I find these types of comments pretty interesting. Cream isn’t the most exciting, delicious food, but it gets the job done and won’t leave you with cravings. Almost all subjects so far haven’t seemed to have big compliance problems. Even if they didn’t love the diet, it didn’t leave them with constant cravings or thoughts of other food.
This subject was even able to resist the temptation of a free buffet at work, something that is just about the kryptonite of most dieters.
That said, there were certainly situations where the subject preferred the comfort of other foods:
Low mood. Not a good day. Work has been shit
this week so just cracked and got McDonald’s.
But there seem to have been very few, isolated cases of this, with the other deviations mostly being social events.
Adding “fun meals” as a new category?
There have been a few trends now after these case studies:
The cream provides enough fuel/satiety for most people on a day-to-day basis, leaving them in a good metabolic state (aka no starvation/cravings)
The lunch meal seems to go from “fine” to “very delicious” depending on how closely the subjects’ palate matches my own ;-)
The preferred modality of cream intake varies
There is a big hole in the ex150 diet when it comes to dealing with social meals and psychological/variety/comfort eating
I can’t help but wonder: if we added a non-offending, but tasty meal like the last case study’s subject had with her Illegal Carrot Salad, would the diet work just the same while adding a tremendous amount of variety and meals that are just more satisfying on a psychological/comfort level?
I suspect that the answer is yes.
A similar “fun food” that I’ve heard anecdotally are pickles. I can’t say that I miss pickles, but I do like them in general. Like carrots, they have a nice, crunchy texture. They have a very strong flavor. There are only about 5g of sugar in an entire pound of pickles, so you’d be hard-pressed to overeat them and cause a massive insulin spike.
These “fun meals” could serve a dual purpose: they might be more socially acceptable and attainable (e.g. you could probably get reasonable versions of these in many restaurants), and they would increase variety and the general sense of exciting flavors and textures that we enjoy about eating.

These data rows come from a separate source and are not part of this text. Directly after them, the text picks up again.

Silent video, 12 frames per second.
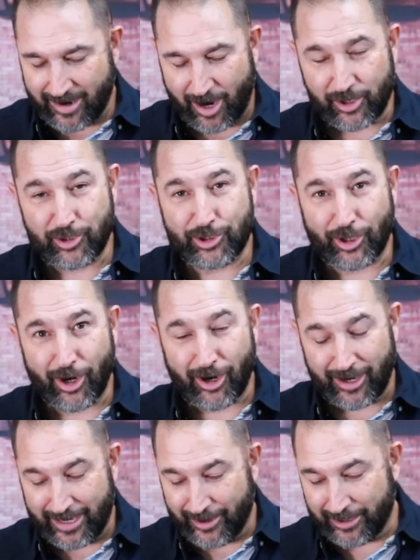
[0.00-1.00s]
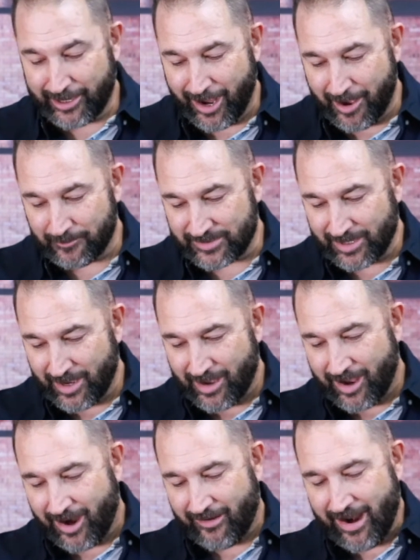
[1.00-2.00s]
Are you sure? Here it comes.
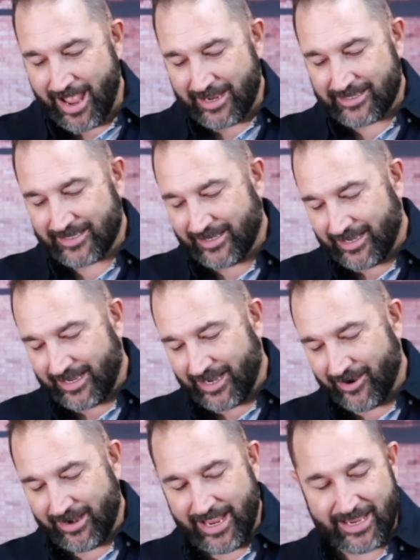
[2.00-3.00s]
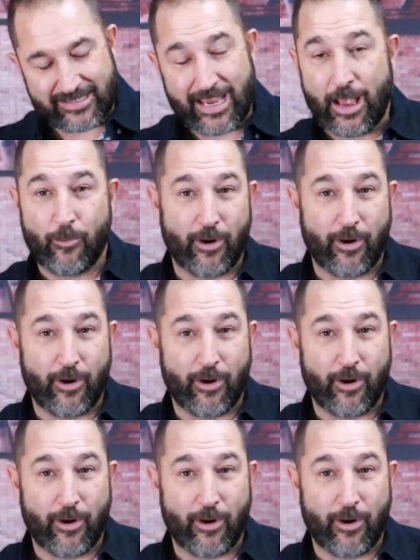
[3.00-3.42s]
All right, here it is.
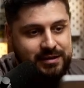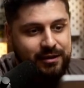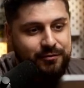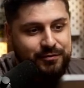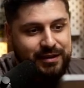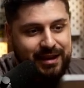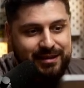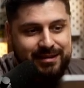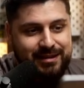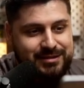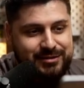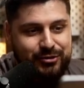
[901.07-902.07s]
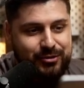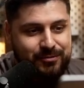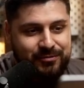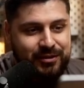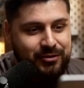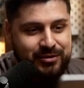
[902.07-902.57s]
stuff that this YouTube
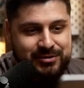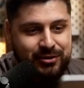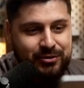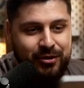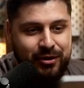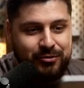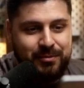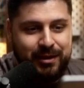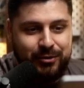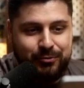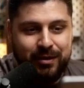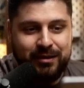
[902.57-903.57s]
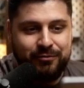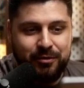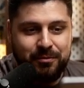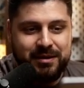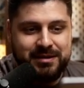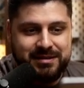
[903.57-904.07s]
video is not going to make you
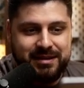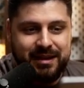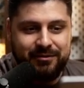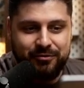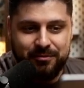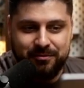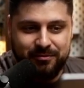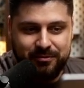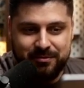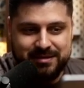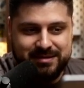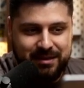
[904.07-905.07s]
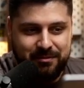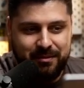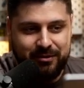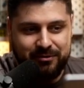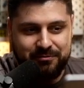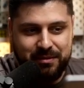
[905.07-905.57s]
24 bucks a day from from the same
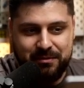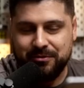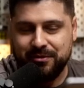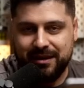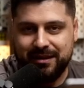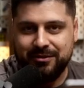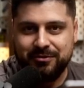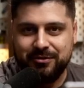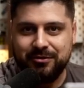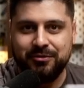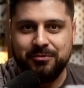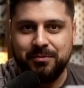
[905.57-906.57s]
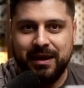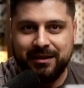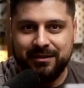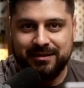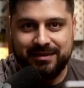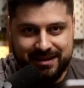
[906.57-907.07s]
amount of people. Like you you
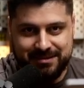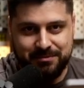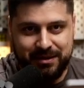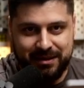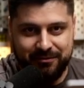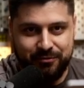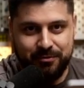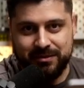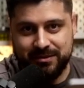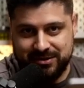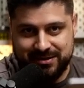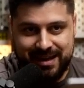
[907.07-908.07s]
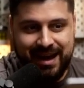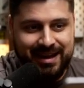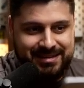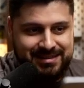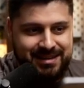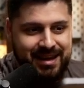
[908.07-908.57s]
make less money from just
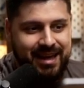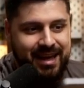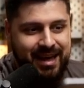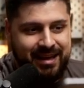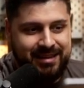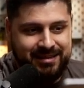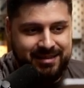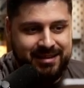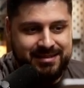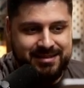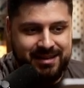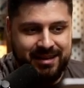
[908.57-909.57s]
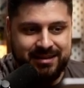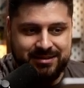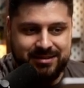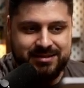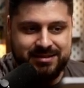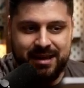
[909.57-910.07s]
ads, and this thing is
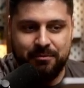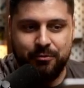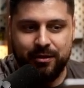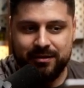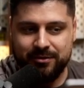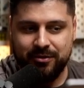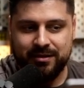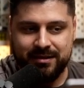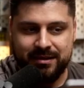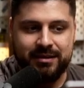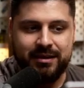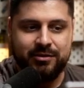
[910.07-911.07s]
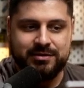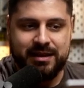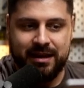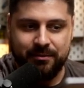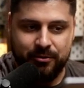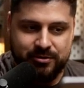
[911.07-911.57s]
just step one. You can continue
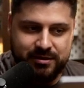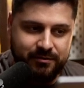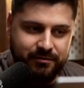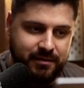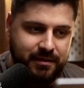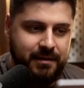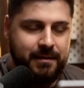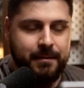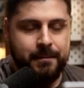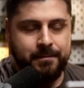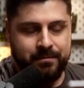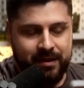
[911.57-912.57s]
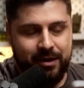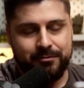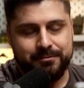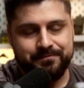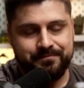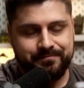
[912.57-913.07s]
selling more stuff. Now,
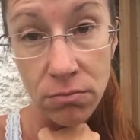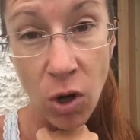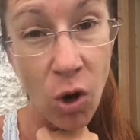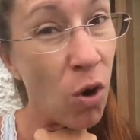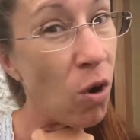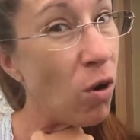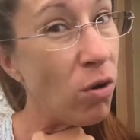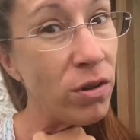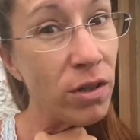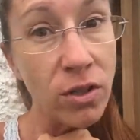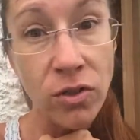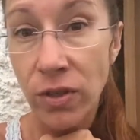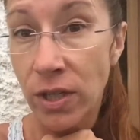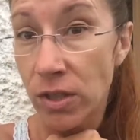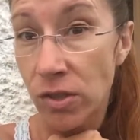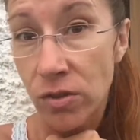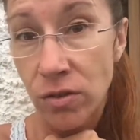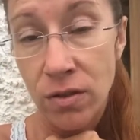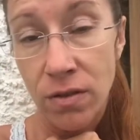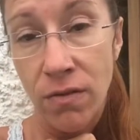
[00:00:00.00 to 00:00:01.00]
All the
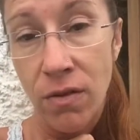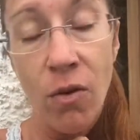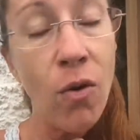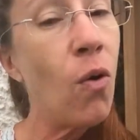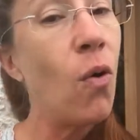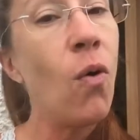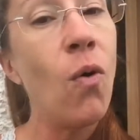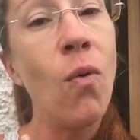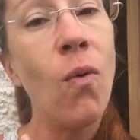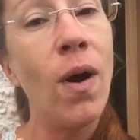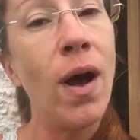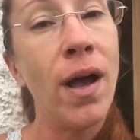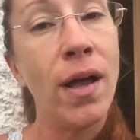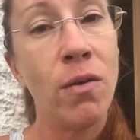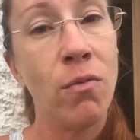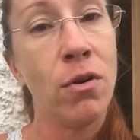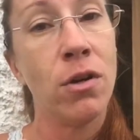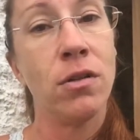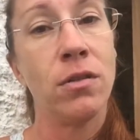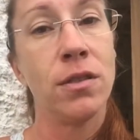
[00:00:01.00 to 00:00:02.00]
treasures in the whole
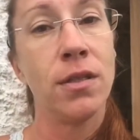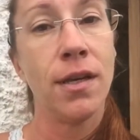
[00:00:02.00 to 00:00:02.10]
wide world.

I’ve added ex150funmeals to my list of experiments to try. So many experiments, so little time!
Going forward: change it up a bit, vinegar & sauerkraut, chicken
The subject has decided to largely continue with the diet, but is modifying it for variety and personal preference:
I have changed it up a bit - I eat sauerkraut before the main meal and if I am at home and get hungry I'll sometimes snack on it. It is a tip from the 'glucose goddess' to have vinegar before meals so I'm trying it out. It's something I enjoy eating anyway.
I'm alternating between chicken and beef - I don't think the colon cancer link with red meat is necessarily well-founded but I'm wary as there is a genetic link - still cooking in copious amounts of butter.
I'm also adding more veg and I'm not sticking to green vegetables but no root veg. I'm also having skimmed milk with tea - I missed it too much. Sorry but cream in tea is just wrong.
And with that, we have 4 case studies under our belt.
I'm the Tea Criminal. I have taken lemon and cream in my tea. I also drink tea like three times a year, and rarely do it, so it happens like 0-1 times a year.
I know the glucose goddess, she is a mathematician like us. Her hacks are fantastic and many people benefit from them. Perhaps good for maintenance but not sure they work for loosing weight. The good thing is that she has brought forth a "let's experiment" culture to many people.